In the listing beneath this line, copy exactly the lines starting with the one containing "(1437.72 s to 1438.72 s)" and going on through the one containing "[9:53.41-9:54.41]".

── Provided material

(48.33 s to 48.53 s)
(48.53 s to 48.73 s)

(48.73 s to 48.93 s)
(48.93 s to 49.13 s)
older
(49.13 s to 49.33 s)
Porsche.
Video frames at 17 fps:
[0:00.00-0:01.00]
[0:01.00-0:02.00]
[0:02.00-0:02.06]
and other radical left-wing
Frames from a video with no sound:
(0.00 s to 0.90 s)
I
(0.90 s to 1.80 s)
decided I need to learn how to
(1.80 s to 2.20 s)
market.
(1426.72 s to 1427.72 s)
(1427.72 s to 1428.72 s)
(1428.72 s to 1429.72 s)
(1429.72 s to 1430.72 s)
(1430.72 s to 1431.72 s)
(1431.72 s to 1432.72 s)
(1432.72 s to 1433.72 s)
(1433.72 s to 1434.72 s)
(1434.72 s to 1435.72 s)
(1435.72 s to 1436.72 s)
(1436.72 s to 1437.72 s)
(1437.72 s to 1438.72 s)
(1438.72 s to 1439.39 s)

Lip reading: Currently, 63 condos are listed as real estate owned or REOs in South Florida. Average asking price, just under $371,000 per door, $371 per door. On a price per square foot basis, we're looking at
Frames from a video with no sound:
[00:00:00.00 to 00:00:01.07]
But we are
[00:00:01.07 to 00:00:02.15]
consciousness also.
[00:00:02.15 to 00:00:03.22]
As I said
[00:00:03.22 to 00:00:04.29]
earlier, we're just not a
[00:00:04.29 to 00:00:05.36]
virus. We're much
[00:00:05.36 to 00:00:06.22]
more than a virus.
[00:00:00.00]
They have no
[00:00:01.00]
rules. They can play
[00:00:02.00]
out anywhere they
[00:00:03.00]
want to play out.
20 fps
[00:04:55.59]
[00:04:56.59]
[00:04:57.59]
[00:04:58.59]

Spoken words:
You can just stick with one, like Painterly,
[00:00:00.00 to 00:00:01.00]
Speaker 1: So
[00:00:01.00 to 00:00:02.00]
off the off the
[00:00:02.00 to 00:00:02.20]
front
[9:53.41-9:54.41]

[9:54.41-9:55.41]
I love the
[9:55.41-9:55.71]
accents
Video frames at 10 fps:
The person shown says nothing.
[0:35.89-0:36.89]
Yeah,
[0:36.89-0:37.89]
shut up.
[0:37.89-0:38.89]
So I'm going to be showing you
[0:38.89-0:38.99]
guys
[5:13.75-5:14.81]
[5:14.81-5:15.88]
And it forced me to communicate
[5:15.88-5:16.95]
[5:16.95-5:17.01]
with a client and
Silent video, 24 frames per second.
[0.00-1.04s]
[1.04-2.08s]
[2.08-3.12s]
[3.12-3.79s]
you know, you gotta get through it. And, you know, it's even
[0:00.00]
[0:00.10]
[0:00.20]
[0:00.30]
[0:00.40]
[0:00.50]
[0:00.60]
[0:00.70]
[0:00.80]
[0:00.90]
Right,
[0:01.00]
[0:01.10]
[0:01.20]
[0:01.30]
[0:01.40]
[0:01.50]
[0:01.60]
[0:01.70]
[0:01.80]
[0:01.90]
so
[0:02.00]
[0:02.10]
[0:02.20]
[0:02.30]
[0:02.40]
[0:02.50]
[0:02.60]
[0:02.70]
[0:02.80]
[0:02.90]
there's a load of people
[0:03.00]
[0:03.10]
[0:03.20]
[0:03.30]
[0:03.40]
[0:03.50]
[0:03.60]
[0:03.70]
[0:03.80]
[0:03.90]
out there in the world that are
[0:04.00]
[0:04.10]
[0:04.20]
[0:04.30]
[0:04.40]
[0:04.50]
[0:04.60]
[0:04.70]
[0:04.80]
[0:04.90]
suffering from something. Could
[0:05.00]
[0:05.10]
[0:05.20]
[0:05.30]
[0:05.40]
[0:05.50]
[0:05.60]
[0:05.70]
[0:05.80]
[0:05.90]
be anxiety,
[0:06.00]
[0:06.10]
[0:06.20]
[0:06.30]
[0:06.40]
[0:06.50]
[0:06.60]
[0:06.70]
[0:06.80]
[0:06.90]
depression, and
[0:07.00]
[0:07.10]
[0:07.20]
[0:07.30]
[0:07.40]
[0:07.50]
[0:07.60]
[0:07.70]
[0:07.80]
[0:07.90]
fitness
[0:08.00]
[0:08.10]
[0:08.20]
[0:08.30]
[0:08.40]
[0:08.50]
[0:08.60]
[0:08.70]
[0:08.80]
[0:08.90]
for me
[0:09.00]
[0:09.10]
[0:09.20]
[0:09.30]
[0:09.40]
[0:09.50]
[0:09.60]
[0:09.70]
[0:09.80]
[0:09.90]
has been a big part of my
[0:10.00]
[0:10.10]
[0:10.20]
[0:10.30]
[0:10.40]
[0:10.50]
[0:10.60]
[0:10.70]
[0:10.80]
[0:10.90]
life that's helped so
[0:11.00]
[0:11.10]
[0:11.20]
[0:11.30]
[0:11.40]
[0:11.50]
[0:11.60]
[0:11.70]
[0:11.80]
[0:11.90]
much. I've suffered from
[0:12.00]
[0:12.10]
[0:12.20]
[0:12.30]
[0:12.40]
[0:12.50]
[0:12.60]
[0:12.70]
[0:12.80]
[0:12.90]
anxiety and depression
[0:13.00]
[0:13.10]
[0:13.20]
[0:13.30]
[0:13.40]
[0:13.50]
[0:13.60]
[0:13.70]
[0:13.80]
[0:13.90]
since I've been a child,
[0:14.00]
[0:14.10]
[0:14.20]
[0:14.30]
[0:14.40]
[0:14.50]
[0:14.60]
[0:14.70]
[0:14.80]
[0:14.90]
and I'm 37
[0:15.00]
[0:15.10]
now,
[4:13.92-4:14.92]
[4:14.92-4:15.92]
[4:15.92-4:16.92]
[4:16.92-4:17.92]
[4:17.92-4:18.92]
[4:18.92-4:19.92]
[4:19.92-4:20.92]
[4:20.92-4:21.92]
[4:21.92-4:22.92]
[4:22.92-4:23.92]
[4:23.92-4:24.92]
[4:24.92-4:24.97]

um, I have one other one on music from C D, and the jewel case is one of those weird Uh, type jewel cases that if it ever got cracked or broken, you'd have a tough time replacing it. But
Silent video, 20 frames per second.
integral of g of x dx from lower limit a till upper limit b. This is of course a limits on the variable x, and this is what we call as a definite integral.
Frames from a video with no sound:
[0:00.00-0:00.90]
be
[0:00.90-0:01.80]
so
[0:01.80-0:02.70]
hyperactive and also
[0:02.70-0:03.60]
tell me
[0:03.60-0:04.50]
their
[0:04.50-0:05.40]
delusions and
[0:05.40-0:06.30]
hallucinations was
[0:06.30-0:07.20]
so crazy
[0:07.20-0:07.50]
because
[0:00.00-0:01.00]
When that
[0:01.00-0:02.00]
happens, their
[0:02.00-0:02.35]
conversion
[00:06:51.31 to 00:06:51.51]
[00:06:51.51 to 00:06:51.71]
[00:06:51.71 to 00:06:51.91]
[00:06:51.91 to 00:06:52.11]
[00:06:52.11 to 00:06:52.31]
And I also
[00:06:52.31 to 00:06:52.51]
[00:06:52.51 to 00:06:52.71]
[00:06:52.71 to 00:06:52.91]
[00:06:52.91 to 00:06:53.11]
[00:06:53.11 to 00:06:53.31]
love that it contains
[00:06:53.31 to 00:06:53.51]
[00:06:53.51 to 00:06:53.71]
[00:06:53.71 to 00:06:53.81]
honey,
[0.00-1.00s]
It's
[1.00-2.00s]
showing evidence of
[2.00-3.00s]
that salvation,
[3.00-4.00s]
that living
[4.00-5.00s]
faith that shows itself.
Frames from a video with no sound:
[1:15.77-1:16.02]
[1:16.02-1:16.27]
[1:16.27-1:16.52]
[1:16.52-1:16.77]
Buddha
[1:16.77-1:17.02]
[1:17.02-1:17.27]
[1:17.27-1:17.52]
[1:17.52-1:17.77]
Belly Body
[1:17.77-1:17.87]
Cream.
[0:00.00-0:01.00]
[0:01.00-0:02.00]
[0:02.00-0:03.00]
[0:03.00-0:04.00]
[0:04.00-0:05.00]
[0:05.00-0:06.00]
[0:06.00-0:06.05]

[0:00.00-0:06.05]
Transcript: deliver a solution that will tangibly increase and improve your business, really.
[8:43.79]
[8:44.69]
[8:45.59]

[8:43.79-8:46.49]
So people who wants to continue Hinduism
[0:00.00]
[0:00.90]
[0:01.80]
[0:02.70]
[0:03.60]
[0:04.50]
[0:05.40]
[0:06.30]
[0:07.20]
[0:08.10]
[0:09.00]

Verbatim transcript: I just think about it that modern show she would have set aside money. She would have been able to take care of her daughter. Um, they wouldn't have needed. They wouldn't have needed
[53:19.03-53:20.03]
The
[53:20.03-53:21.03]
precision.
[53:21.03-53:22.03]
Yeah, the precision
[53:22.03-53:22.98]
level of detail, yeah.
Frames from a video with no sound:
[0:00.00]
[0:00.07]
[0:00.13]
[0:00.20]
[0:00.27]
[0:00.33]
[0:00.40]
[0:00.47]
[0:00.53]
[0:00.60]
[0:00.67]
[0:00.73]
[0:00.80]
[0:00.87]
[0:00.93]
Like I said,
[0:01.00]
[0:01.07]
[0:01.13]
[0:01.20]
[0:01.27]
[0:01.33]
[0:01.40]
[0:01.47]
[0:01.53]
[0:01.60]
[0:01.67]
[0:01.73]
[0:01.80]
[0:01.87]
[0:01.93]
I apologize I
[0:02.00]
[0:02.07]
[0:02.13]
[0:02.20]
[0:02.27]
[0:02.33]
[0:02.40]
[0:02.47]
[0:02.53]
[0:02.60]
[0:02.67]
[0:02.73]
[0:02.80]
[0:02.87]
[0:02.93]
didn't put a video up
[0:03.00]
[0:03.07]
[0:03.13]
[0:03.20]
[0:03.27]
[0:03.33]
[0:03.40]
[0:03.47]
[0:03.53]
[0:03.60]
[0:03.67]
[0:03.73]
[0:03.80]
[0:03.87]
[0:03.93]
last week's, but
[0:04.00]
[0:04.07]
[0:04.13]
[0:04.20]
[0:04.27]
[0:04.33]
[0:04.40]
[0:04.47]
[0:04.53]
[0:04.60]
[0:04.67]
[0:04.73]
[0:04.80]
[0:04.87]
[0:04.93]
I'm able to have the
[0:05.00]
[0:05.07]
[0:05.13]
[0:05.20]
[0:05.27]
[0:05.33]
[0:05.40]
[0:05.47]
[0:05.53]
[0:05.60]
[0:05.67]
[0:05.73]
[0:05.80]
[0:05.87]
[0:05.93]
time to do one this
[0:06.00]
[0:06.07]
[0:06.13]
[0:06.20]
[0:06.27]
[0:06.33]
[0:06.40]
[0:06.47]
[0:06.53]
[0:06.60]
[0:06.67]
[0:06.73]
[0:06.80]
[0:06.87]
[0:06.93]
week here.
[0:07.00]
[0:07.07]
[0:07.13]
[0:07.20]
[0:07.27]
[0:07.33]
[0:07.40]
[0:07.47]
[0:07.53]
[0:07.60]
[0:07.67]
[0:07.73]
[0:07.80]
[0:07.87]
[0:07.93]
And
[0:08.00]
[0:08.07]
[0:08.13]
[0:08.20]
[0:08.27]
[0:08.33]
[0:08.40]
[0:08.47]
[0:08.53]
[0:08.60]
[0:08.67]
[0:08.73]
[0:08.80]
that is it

────

[Answer box]
(1437.72 s to 1438.72 s)
(1438.72 s to 1439.39 s)

Lip reading: Currently, 63 condos are listed as real estate owned or REOs in South Florida. Average asking price, just under $371,000 per door, $371 per door. On a price per square foot basis, we're looking at
Frames from a video with no sound:
[00:00:00.00 to 00:00:01.07]
But we are
[00:00:01.07 to 00:00:02.15]
consciousness also.
[00:00:02.15 to 00:00:03.22]
As I said
[00:00:03.22 to 00:00:04.29]
earlier, we're just not a
[00:00:04.29 to 00:00:05.36]
virus. We're much
[00:00:05.36 to 00:00:06.22]
more than a virus.
[00:00:00.00]
They have no
[00:00:01.00]
rules. They can play
[00:00:02.00]
out anywhere they
[00:00:03.00]
want to play out.
20 fps
[00:04:55.59]
[00:04:56.59]
[00:04:57.59]
[00:04:58.59]

Spoken words:
You can just stick with one, like Painterly,
[00:00:00.00 to 00:00:01.00]
Speaker 1: So
[00:00:01.00 to 00:00:02.00]
off the off the
[00:00:02.00 to 00:00:02.20]
front
[9:53.41-9:54.41]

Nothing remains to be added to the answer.